Exactly as written, set down each line of the data below except its pictures.

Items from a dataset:
===

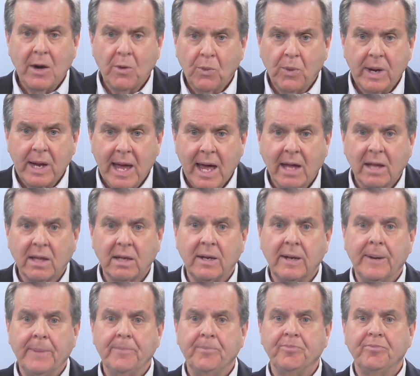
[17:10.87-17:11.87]
a
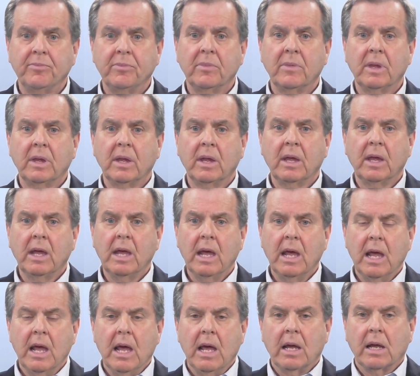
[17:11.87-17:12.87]
reality.
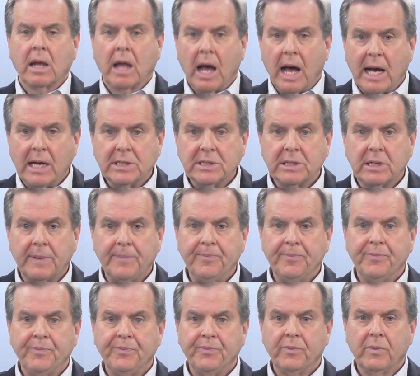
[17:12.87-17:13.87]
Gaza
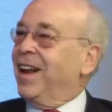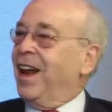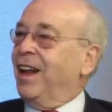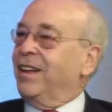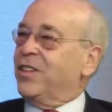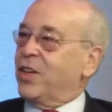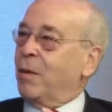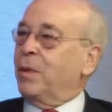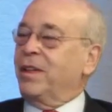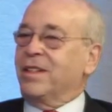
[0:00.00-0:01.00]
And the
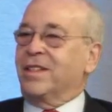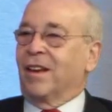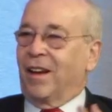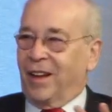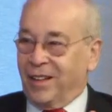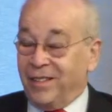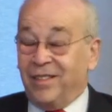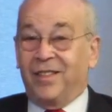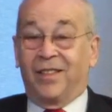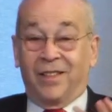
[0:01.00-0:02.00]
Japanese side,
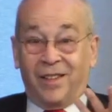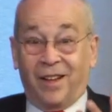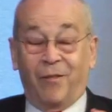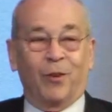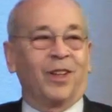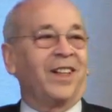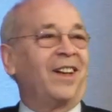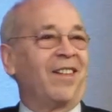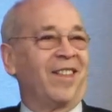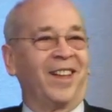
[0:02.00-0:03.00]
cleverly,
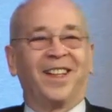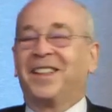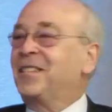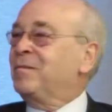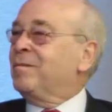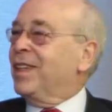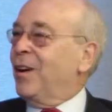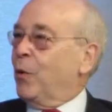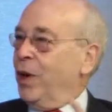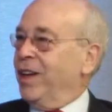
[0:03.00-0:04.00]
I think,
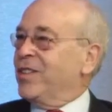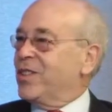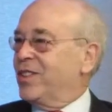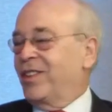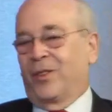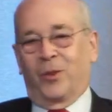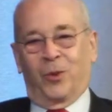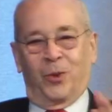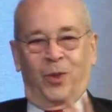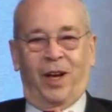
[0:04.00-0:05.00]
arranged
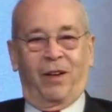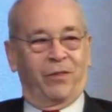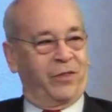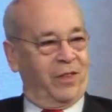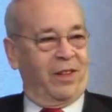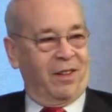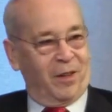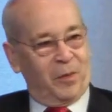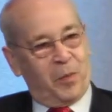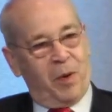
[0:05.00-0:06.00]
to have
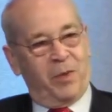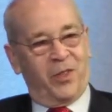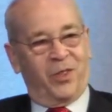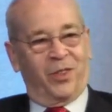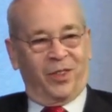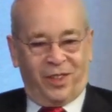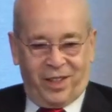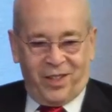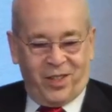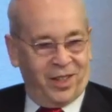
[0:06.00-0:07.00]
uh, Prime Minister
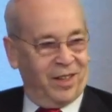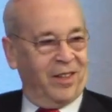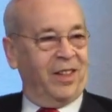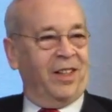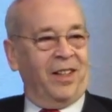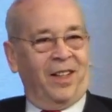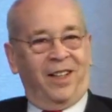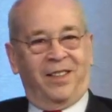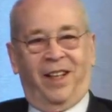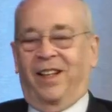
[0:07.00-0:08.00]
Kishida
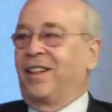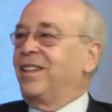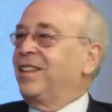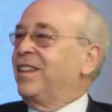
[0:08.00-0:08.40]
take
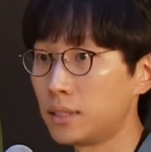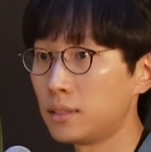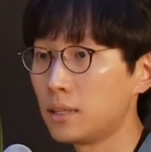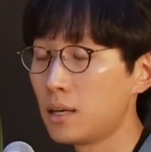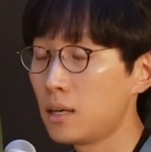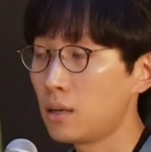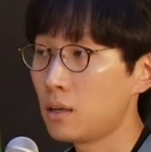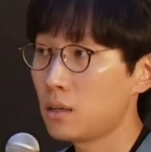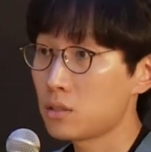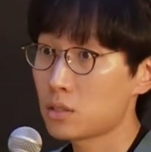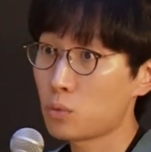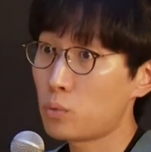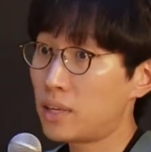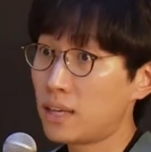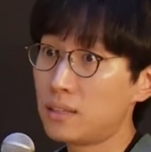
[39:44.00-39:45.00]
Right?
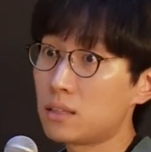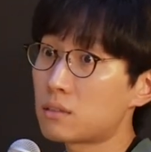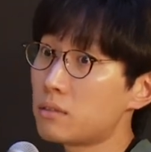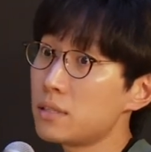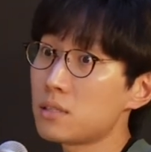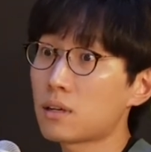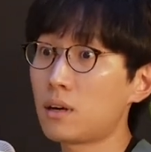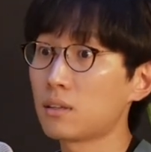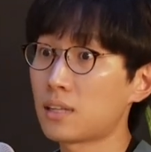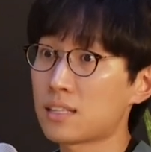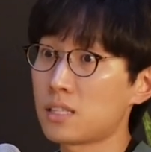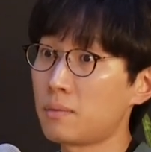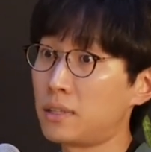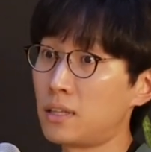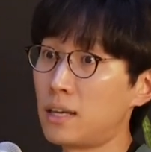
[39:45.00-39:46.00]
So we can increase the
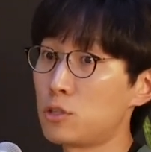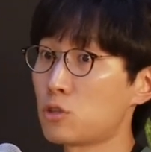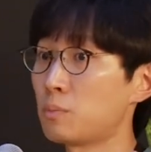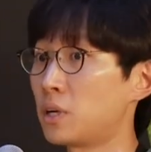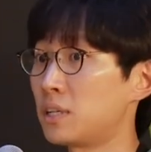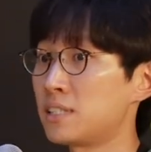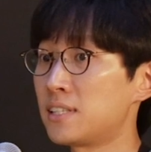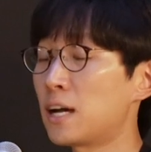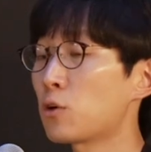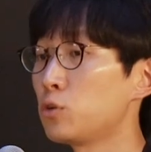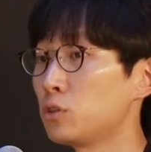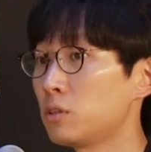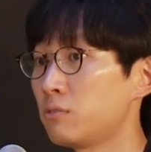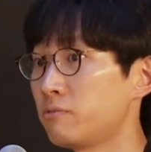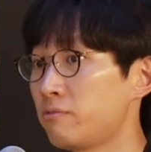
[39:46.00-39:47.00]
context limitation, but it's not
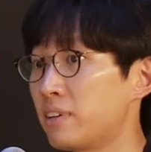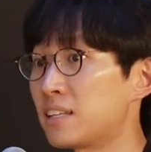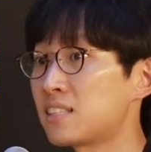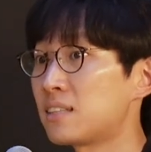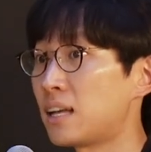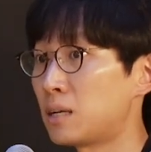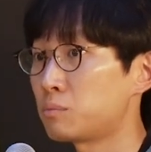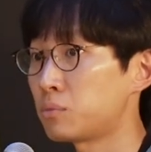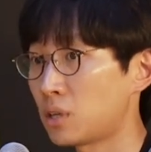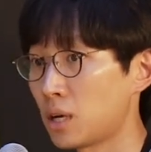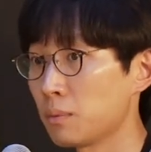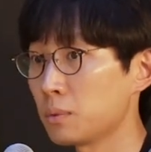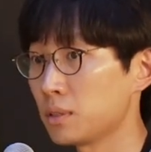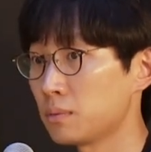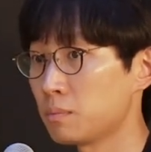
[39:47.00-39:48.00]
going to fix that
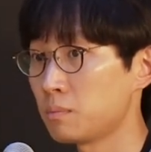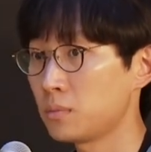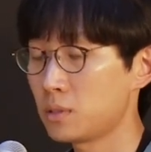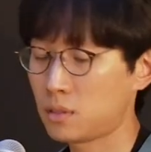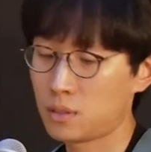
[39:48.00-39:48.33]
problem,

===

FINISHED TASK
[17:10.87-17:11.87]
a
[17:11.87-17:12.87]
reality.
[17:12.87-17:13.87]
Gaza
[0:00.00-0:01.00]
And the
[0:01.00-0:02.00]
Japanese side,
[0:02.00-0:03.00]
cleverly,
[0:03.00-0:04.00]
I think,
[0:04.00-0:05.00]
arranged
[0:05.00-0:06.00]
to have
[0:06.00-0:07.00]
uh, Prime Minister
[0:07.00-0:08.00]
Kishida
[0:08.00-0:08.40]
take
[39:44.00-39:45.00]
Right?
[39:45.00-39:46.00]
So we can increase the
[39:46.00-39:47.00]
context limitation, but it's not
[39:47.00-39:48.00]
going to fix that
[39:48.00-39:48.33]
problem,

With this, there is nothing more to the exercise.